Abstract

Helping behavior in communal or cooperative breeders is presumed by most researchers to have evolved as a direct result of natural selection. Hence, helping in different communal-species contexts is explained in terms of its adaptive or functional significance for the helper. The hypothesis that the expression of provisioning behavior by nonbreeding auxiliaries is an unselected consequence of the evolution of communal breeding is presented as an alternative to the functional hypotheses. First, I argue that the functional significance of nonbreeders' feeding offspring is irrelevant with respect to the evolutionary origin of the behavior because provisioning offspring is a constraint of many present-day species of birds, including those with helpers at the nest. I present a model that depicts provisioning by nonbreeding auxiliaries as an expression of a heterochronic change in ontogeny brought about as a result of a shift in life-history pattern (i.e., reduced breeding dispersal and parental tolerance).

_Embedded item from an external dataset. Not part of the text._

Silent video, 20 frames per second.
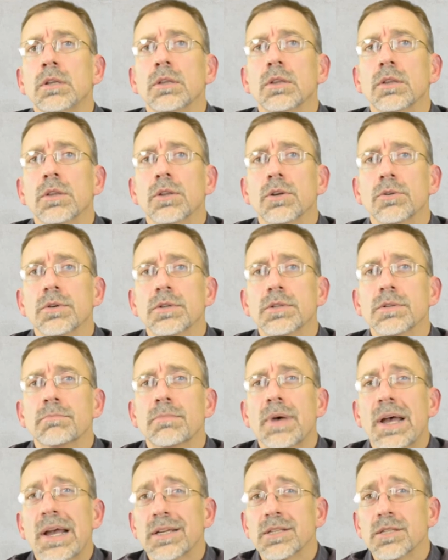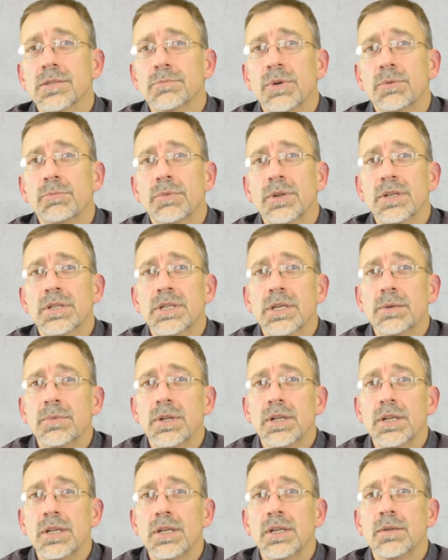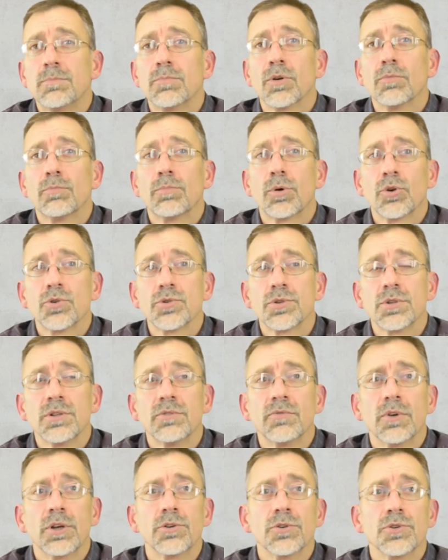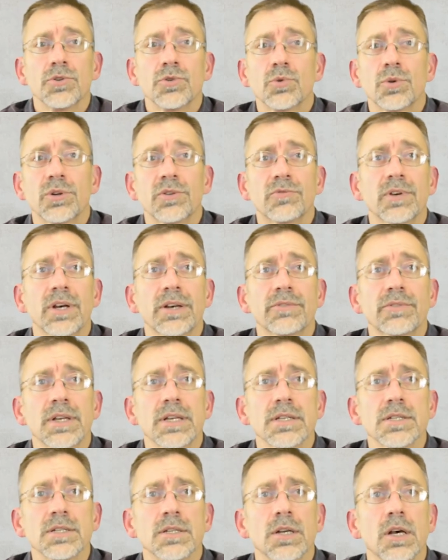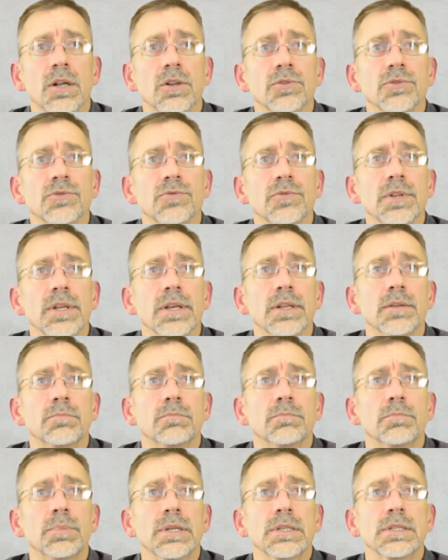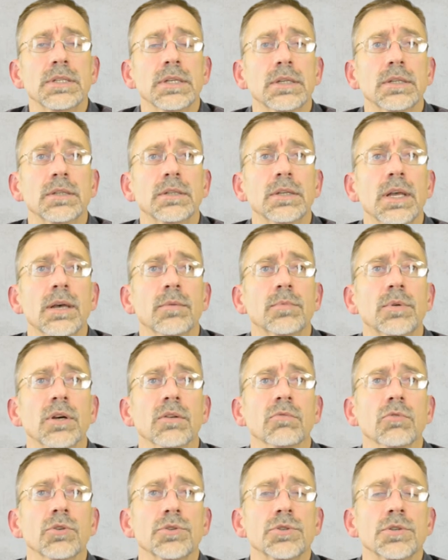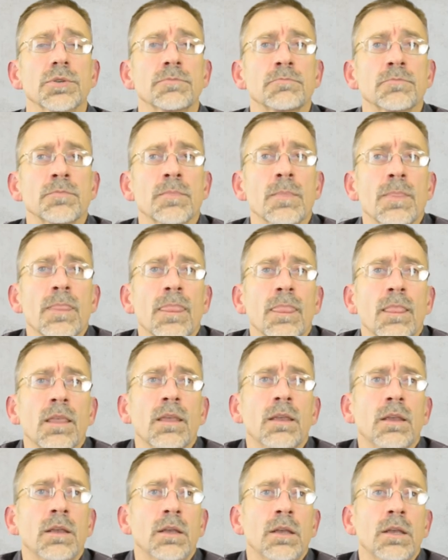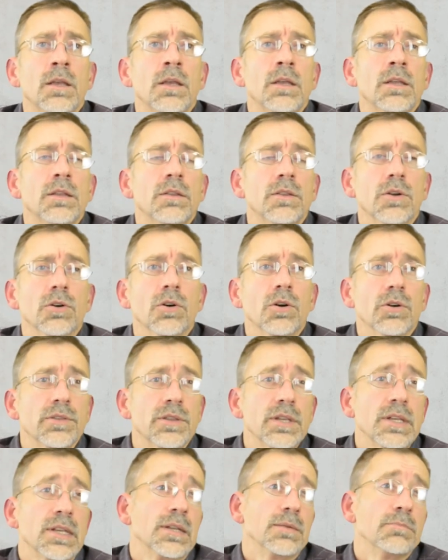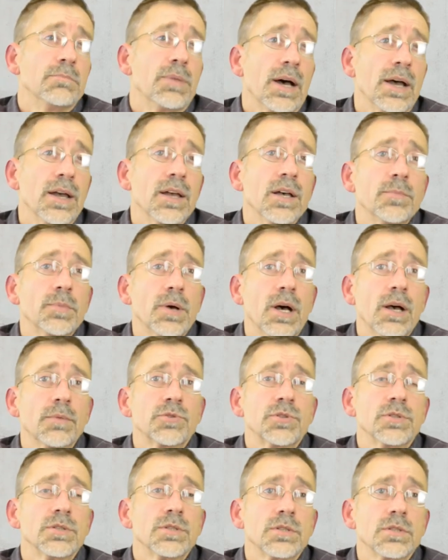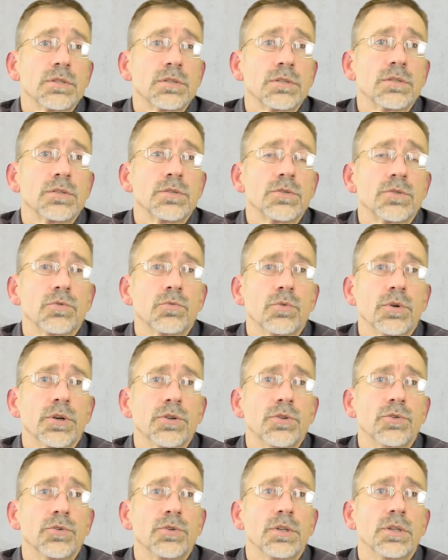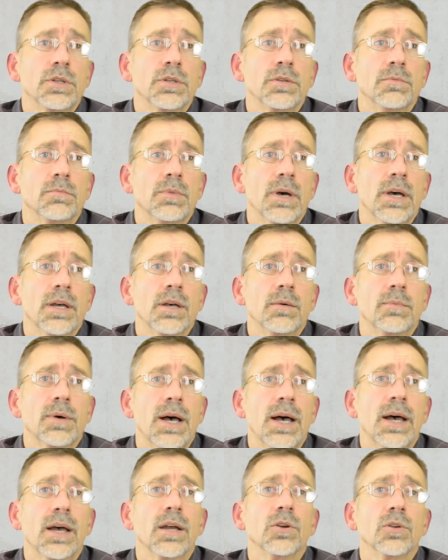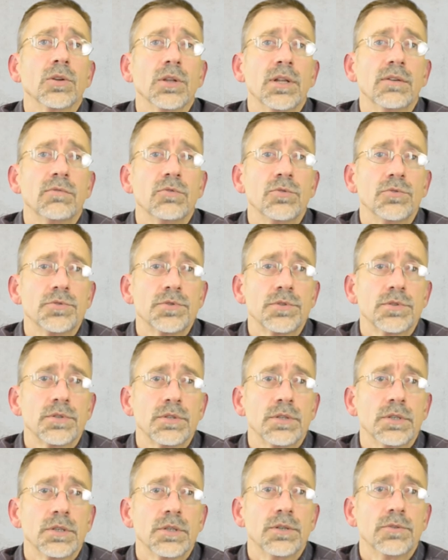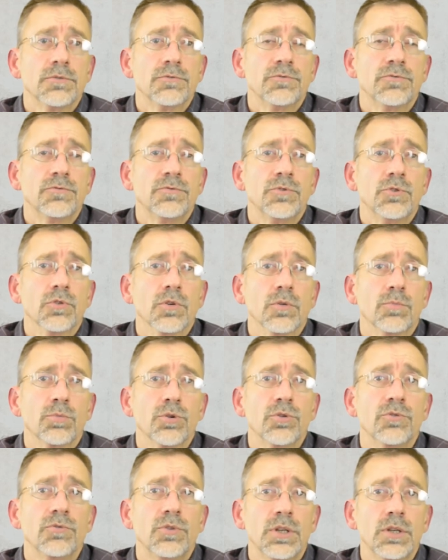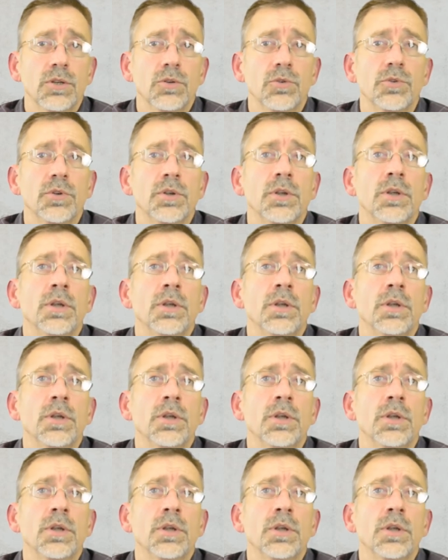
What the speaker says: There is a maximum indemnity per person of $125,000 for that basic NAP coverage. There are then buy-up options to where you can buy up higher levels of your approved yield.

Because the cost to nonbreeding birds of exhibiting provisioning may be low relative to the benefits of (normal) parental provisioning, selection pressure on "helping" may be negligible. However, further evidence suggests that even if the costs were high, evolving the ability to discriminate between the contexts of the stimuli evoking the provision response would be difficult. Furthermore, even though the occurrence of communal breeding correlates almost perfectly with the occurrence of helping, estimates of inclusive fitness cannot be used to argue that there has been (separate) selection for provisioning by helpers. This problem arises because researchers have failed to distinguish between the causes and effects of natural selection. The "unselected hypothesis" is considered to have greater explanatory power than the various functional hypotheses because it provides a single explanation for provisioning by kin and non-kin in communal breeders and for the infrequent incidents of provisioning by individuals other than parents in non-communal species.